=== WORK TO COMPLETE ===
Without changing anything, reproduce every record below.

=== RECORDS TO USE ===
——
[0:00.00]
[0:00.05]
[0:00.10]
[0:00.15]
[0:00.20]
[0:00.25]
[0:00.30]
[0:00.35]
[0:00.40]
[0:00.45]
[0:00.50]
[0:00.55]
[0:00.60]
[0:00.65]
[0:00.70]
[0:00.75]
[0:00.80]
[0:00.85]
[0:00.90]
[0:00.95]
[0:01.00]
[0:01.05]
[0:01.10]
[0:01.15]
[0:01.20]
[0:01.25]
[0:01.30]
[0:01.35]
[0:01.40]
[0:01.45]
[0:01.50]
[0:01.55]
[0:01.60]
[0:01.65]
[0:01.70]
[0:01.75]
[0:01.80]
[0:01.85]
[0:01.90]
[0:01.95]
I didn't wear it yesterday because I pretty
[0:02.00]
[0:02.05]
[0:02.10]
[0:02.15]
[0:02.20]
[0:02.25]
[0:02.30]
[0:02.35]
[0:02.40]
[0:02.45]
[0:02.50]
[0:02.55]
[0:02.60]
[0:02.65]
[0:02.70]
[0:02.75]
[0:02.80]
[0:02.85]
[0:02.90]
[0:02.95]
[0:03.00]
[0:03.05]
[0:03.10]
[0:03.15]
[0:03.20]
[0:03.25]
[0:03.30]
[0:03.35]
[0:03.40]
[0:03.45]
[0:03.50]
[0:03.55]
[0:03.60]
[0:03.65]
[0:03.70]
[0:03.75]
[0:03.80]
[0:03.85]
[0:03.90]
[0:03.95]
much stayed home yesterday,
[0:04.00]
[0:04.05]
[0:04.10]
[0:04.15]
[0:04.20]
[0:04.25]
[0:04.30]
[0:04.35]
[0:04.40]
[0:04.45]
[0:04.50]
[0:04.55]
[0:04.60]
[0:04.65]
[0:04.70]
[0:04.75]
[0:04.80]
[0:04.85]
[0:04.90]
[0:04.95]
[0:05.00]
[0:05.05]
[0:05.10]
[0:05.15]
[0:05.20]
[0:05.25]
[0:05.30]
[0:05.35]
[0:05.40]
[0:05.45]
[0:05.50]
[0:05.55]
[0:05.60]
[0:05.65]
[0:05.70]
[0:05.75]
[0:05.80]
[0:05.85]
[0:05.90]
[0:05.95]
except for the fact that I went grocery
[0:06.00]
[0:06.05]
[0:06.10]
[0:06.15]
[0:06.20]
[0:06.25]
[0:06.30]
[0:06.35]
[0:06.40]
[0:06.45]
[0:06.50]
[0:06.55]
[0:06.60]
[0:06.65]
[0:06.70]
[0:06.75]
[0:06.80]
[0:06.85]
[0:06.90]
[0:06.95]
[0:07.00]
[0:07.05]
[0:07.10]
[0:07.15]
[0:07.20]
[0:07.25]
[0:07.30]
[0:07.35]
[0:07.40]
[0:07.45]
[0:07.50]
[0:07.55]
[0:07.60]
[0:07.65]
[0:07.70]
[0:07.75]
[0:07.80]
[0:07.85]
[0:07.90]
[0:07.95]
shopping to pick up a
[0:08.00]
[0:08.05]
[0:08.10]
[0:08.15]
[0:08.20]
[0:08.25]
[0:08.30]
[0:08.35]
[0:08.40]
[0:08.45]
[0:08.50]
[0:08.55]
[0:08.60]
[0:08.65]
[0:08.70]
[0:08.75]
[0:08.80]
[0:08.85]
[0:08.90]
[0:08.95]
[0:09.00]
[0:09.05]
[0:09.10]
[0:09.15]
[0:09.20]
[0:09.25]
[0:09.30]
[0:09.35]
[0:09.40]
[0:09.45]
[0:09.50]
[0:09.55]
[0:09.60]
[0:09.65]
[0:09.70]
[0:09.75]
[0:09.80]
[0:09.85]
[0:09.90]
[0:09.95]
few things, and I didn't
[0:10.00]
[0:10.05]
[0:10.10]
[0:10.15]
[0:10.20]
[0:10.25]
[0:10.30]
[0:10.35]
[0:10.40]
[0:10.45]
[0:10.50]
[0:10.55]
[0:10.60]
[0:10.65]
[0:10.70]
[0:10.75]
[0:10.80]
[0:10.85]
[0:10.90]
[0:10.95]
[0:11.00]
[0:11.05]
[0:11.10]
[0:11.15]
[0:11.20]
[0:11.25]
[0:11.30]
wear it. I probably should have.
——
=== RESPONSE TO THE TASK ===
[0:00.00]
[0:00.05]
[0:00.10]
[0:00.15]
[0:00.20]
[0:00.25]
[0:00.30]
[0:00.35]
[0:00.40]
[0:00.45]
[0:00.50]
[0:00.55]
[0:00.60]
[0:00.65]
[0:00.70]
[0:00.75]
[0:00.80]
[0:00.85]
[0:00.90]
[0:00.95]
[0:01.00]
[0:01.05]
[0:01.10]
[0:01.15]
[0:01.20]
[0:01.25]
[0:01.30]
[0:01.35]
[0:01.40]
[0:01.45]
[0:01.50]
[0:01.55]
[0:01.60]
[0:01.65]
[0:01.70]
[0:01.75]
[0:01.80]
[0:01.85]
[0:01.90]
[0:01.95]
I didn't wear it yesterday because I pretty
[0:02.00]
[0:02.05]
[0:02.10]
[0:02.15]
[0:02.20]
[0:02.25]
[0:02.30]
[0:02.35]
[0:02.40]
[0:02.45]
[0:02.50]
[0:02.55]
[0:02.60]
[0:02.65]
[0:02.70]
[0:02.75]
[0:02.80]
[0:02.85]
[0:02.90]
[0:02.95]
[0:03.00]
[0:03.05]
[0:03.10]
[0:03.15]
[0:03.20]
[0:03.25]
[0:03.30]
[0:03.35]
[0:03.40]
[0:03.45]
[0:03.50]
[0:03.55]
[0:03.60]
[0:03.65]
[0:03.70]
[0:03.75]
[0:03.80]
[0:03.85]
[0:03.90]
[0:03.95]
much stayed home yesterday,
[0:04.00]
[0:04.05]
[0:04.10]
[0:04.15]
[0:04.20]
[0:04.25]
[0:04.30]
[0:04.35]
[0:04.40]
[0:04.45]
[0:04.50]
[0:04.55]
[0:04.60]
[0:04.65]
[0:04.70]
[0:04.75]
[0:04.80]
[0:04.85]
[0:04.90]
[0:04.95]
[0:05.00]
[0:05.05]
[0:05.10]
[0:05.15]
[0:05.20]
[0:05.25]
[0:05.30]
[0:05.35]
[0:05.40]
[0:05.45]
[0:05.50]
[0:05.55]
[0:05.60]
[0:05.65]
[0:05.70]
[0:05.75]
[0:05.80]
[0:05.85]
[0:05.90]
[0:05.95]
except for the fact that I went grocery
[0:06.00]
[0:06.05]
[0:06.10]
[0:06.15]
[0:06.20]
[0:06.25]
[0:06.30]
[0:06.35]
[0:06.40]
[0:06.45]
[0:06.50]
[0:06.55]
[0:06.60]
[0:06.65]
[0:06.70]
[0:06.75]
[0:06.80]
[0:06.85]
[0:06.90]
[0:06.95]
[0:07.00]
[0:07.05]
[0:07.10]
[0:07.15]
[0:07.20]
[0:07.25]
[0:07.30]
[0:07.35]
[0:07.40]
[0:07.45]
[0:07.50]
[0:07.55]
[0:07.60]
[0:07.65]
[0:07.70]
[0:07.75]
[0:07.80]
[0:07.85]
[0:07.90]
[0:07.95]
shopping to pick up a
[0:08.00]
[0:08.05]
[0:08.10]
[0:08.15]
[0:08.20]
[0:08.25]
[0:08.30]
[0:08.35]
[0:08.40]
[0:08.45]
[0:08.50]
[0:08.55]
[0:08.60]
[0:08.65]
[0:08.70]
[0:08.75]
[0:08.80]
[0:08.85]
[0:08.90]
[0:08.95]
[0:09.00]
[0:09.05]
[0:09.10]
[0:09.15]
[0:09.20]
[0:09.25]
[0:09.30]
[0:09.35]
[0:09.40]
[0:09.45]
[0:09.50]
[0:09.55]
[0:09.60]
[0:09.65]
[0:09.70]
[0:09.75]
[0:09.80]
[0:09.85]
[0:09.90]
[0:09.95]
few things, and I didn't
[0:10.00]
[0:10.05]
[0:10.10]
[0:10.15]
[0:10.20]
[0:10.25]
[0:10.30]
[0:10.35]
[0:10.40]
[0:10.45]
[0:10.50]
[0:10.55]
[0:10.60]
[0:10.65]
[0:10.70]
[0:10.75]
[0:10.80]
[0:10.85]
[0:10.90]
[0:10.95]
[0:11.00]
[0:11.05]
[0:11.10]
[0:11.15]
[0:11.20]
[0:11.25]
[0:11.30]
wear it. I probably should have.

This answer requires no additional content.